_Stored data:_
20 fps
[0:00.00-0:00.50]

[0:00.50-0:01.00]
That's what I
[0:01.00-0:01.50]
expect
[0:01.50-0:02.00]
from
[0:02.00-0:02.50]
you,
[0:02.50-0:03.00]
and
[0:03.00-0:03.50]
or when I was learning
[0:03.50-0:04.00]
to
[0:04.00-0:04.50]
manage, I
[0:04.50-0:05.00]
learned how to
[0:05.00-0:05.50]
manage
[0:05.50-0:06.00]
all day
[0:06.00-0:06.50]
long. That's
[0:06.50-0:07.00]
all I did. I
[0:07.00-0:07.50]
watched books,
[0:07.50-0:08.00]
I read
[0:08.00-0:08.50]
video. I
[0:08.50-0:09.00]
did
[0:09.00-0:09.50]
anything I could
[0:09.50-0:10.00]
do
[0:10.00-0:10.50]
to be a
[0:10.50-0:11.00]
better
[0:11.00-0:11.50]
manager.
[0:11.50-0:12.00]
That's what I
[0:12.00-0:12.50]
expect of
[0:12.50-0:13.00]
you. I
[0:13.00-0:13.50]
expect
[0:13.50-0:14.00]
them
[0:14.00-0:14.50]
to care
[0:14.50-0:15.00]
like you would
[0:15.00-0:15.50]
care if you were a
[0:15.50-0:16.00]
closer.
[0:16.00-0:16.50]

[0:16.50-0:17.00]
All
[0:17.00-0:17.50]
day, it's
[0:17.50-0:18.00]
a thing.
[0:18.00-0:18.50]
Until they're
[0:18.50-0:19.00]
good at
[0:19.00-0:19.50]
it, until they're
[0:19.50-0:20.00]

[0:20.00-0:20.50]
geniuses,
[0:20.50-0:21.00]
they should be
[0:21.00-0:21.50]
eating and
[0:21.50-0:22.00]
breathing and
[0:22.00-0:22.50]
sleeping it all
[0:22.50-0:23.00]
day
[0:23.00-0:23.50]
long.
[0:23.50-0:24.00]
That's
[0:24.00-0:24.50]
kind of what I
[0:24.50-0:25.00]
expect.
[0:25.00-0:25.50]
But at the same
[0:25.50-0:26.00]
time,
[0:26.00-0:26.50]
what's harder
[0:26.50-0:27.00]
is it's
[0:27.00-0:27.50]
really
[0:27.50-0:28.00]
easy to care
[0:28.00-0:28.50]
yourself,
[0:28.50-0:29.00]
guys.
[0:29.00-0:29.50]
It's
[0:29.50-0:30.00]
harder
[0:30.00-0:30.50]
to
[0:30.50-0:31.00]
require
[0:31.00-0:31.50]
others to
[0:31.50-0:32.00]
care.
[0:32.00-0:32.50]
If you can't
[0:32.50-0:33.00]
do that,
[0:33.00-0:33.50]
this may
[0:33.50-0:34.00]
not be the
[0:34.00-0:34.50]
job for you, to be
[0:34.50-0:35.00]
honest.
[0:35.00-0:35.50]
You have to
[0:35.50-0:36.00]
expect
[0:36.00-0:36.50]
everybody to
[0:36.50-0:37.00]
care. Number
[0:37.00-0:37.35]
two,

_Exercise objective:_
Whatever appears in the lines above should be copied exactly.

_Solution to the exercise:_
20 fps
[0:00.00-0:00.50]

[0:00.50-0:01.00]
That's what I
[0:01.00-0:01.50]
expect
[0:01.50-0:02.00]
from
[0:02.00-0:02.50]
you,
[0:02.50-0:03.00]
and
[0:03.00-0:03.50]
or when I was learning
[0:03.50-0:04.00]
to
[0:04.00-0:04.50]
manage, I
[0:04.50-0:05.00]
learned how to
[0:05.00-0:05.50]
manage
[0:05.50-0:06.00]
all day
[0:06.00-0:06.50]
long. That's
[0:06.50-0:07.00]
all I did. I
[0:07.00-0:07.50]
watched books,
[0:07.50-0:08.00]
I read
[0:08.00-0:08.50]
video. I
[0:08.50-0:09.00]
did
[0:09.00-0:09.50]
anything I could
[0:09.50-0:10.00]
do
[0:10.00-0:10.50]
to be a
[0:10.50-0:11.00]
better
[0:11.00-0:11.50]
manager.
[0:11.50-0:12.00]
That's what I
[0:12.00-0:12.50]
expect of
[0:12.50-0:13.00]
you. I
[0:13.00-0:13.50]
expect
[0:13.50-0:14.00]
them
[0:14.00-0:14.50]
to care
[0:14.50-0:15.00]
like you would
[0:15.00-0:15.50]
care if you were a
[0:15.50-0:16.00]
closer.
[0:16.00-0:16.50]

[0:16.50-0:17.00]
All
[0:17.00-0:17.50]
day, it's
[0:17.50-0:18.00]
a thing.
[0:18.00-0:18.50]
Until they're
[0:18.50-0:19.00]
good at
[0:19.00-0:19.50]
it, until they're
[0:19.50-0:20.00]

[0:20.00-0:20.50]
geniuses,
[0:20.50-0:21.00]
they should be
[0:21.00-0:21.50]
eating and
[0:21.50-0:22.00]
breathing and
[0:22.00-0:22.50]
sleeping it all
[0:22.50-0:23.00]
day
[0:23.00-0:23.50]
long.
[0:23.50-0:24.00]
That's
[0:24.00-0:24.50]
kind of what I
[0:24.50-0:25.00]
expect.
[0:25.00-0:25.50]
But at the same
[0:25.50-0:26.00]
time,
[0:26.00-0:26.50]
what's harder
[0:26.50-0:27.00]
is it's
[0:27.00-0:27.50]
really
[0:27.50-0:28.00]
easy to care
[0:28.00-0:28.50]
yourself,
[0:28.50-0:29.00]
guys.
[0:29.00-0:29.50]
It's
[0:29.50-0:30.00]
harder
[0:30.00-0:30.50]
to
[0:30.50-0:31.00]
require
[0:31.00-0:31.50]
others to
[0:31.50-0:32.00]
care.
[0:32.00-0:32.50]
If you can't
[0:32.50-0:33.00]
do that,
[0:33.00-0:33.50]
this may
[0:33.50-0:34.00]
not be the
[0:34.00-0:34.50]
job for you, to be
[0:34.50-0:35.00]
honest.
[0:35.00-0:35.50]
You have to
[0:35.50-0:36.00]
expect
[0:36.00-0:36.50]
everybody to
[0:36.50-0:37.00]
care. Number
[0:37.00-0:37.35]
two,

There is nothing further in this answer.